TASK DIRECTIONS ▸
Lines that include the word "frames" should be copied from the listing that follows.

INFORMATION SHOWN ▸

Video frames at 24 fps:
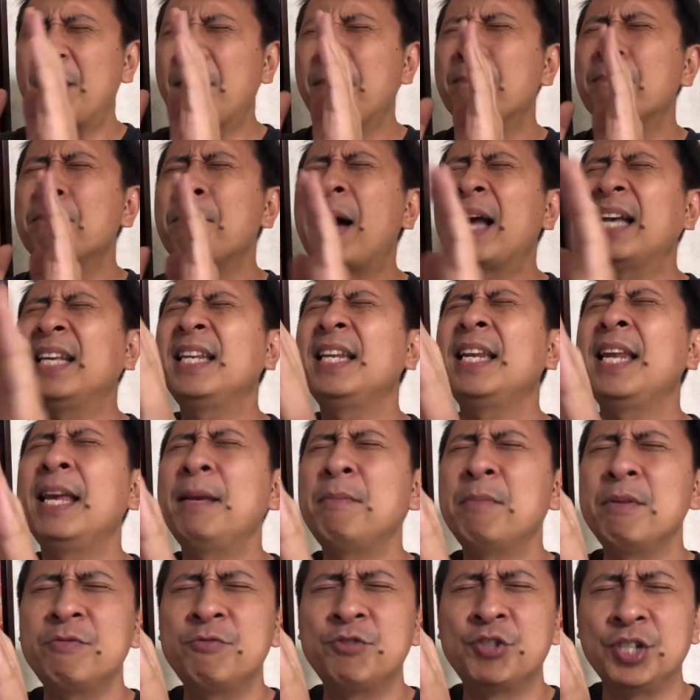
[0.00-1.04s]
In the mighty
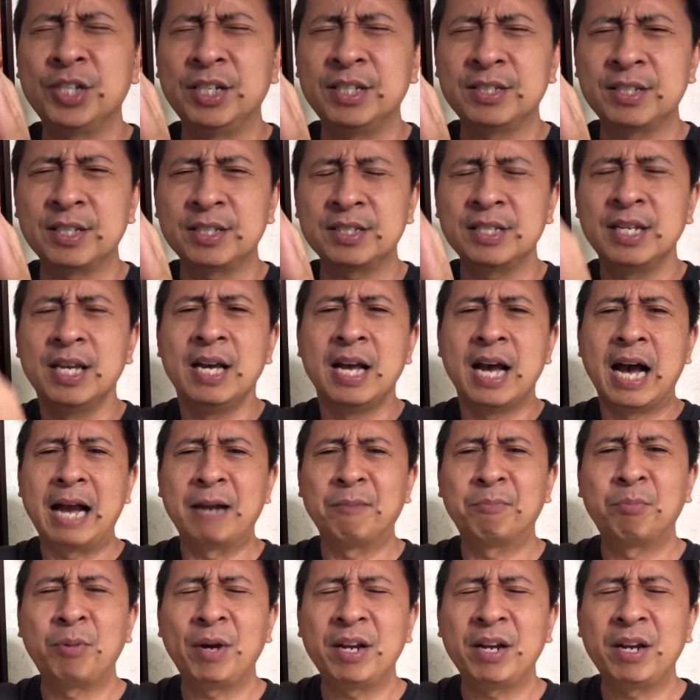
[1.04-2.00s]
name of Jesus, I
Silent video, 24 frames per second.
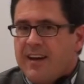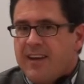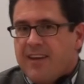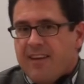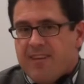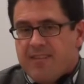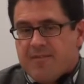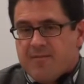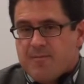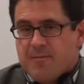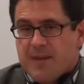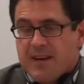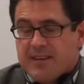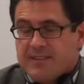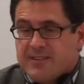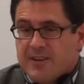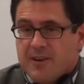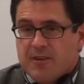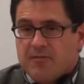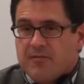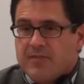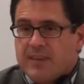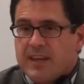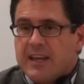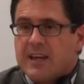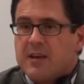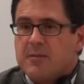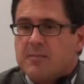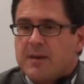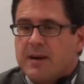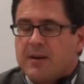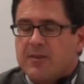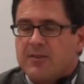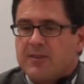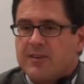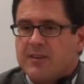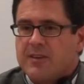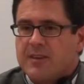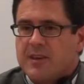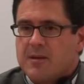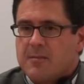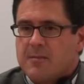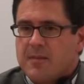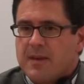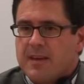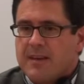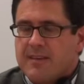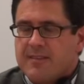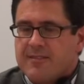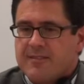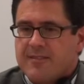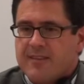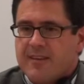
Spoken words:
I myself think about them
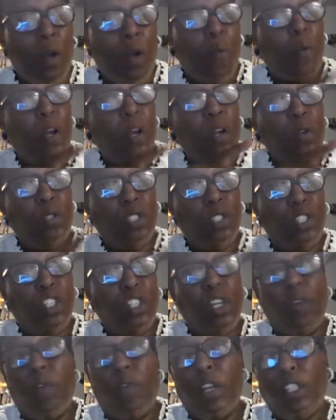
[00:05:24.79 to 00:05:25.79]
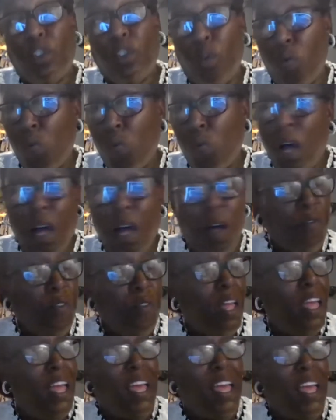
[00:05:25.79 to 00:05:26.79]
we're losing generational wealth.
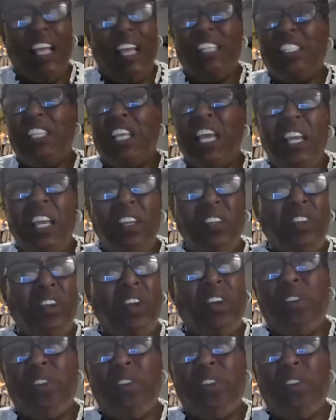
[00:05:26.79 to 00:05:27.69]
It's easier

FINISHED EXERCISE ▸
Video frames at 24 fps:
Silent video, 24 frames per second.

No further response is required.